Let's concentrate on the masses first. Haiku will probably sit along side an
existing Windows installation, or most people will have their data backed up
on to a Fat 16/32 or NTFS formatted drive. They'll want access to that data.
It's only probably <5% of the market that are interested in Reiser, ZFS or
Ext2/3.
With regards to WiFi, the idea for a Haiku NDIS wrapper sounds most logical
for Haiku in the short term; to me anyways, since the idea is to attract
people to Haiku.

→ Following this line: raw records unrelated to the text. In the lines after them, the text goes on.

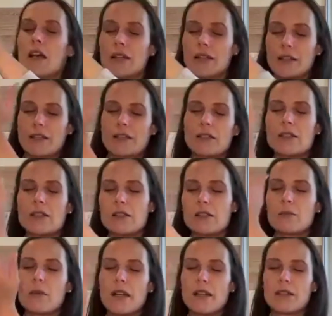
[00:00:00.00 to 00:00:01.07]
And yes, this
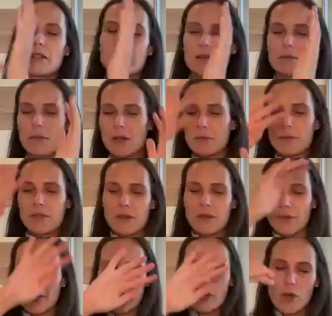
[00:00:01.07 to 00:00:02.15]
might be
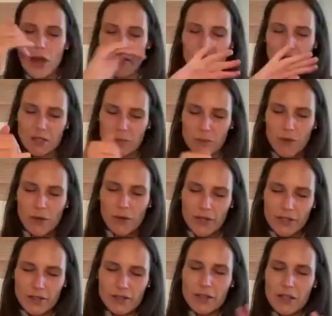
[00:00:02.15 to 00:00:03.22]
something you have
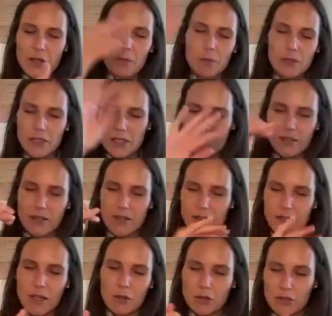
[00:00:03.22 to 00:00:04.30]
experienced, but it's
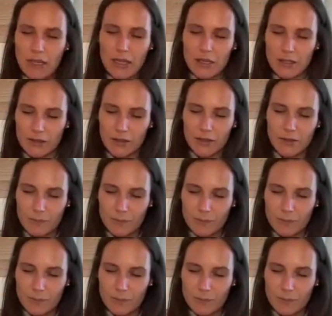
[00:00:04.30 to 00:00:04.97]
outdated,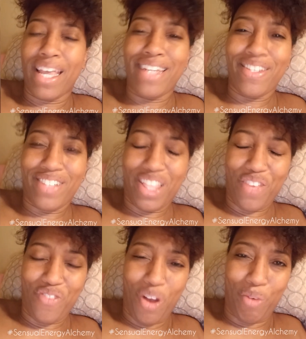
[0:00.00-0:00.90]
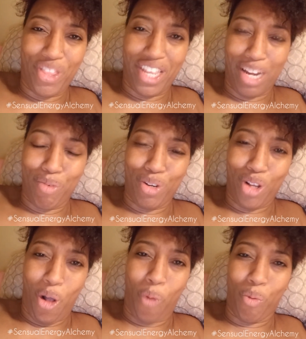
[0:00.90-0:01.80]
And there's nothing wrong with that. I
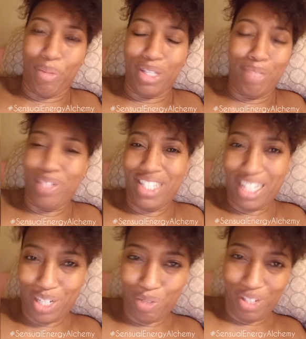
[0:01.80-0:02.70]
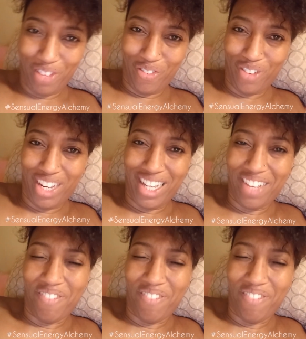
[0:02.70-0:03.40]
want all women to be sexually free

If there's no networking in the OS, it's probably pretty
useless to most people, and therefore better to have support than not have
it.
From: "Waldemar Kornewald" <wkornew@xxxxxxx> Reply-To: openbeos@xxxxxxxxxxxxx To: openbeos@xxxxxxxxxxxxx Subject: [openbeos] Re: bounties for the new website... Date: Wed, 30 Aug 2006 18:10:01 +0200
On 8/30/06, Ingo Weinhold <bonefish@xxxxxxxxxxxxxxx> wrote:On 2006-08-30 at 15:21:41 [+0200], Fredrik Ekdahl <fekdahl@xxxxxxxxx> wrote:
>
> Here are some suggestions for bounties:
>
> File system drivers for (one bounty per file system of course)
[....]
> ReiserFS (one seems to already be written,
> http://www.bebits.com/app/3214,
> could that be added to svn?)
This one supports version ReiserFS version 3(.5/6), which is pretty much
out-dated by now, and it is read-only. We probably want to port the current
version 4 directly from the Linux sources.
Why not port ZFS? :)) There is even a little manual on porting ZFS.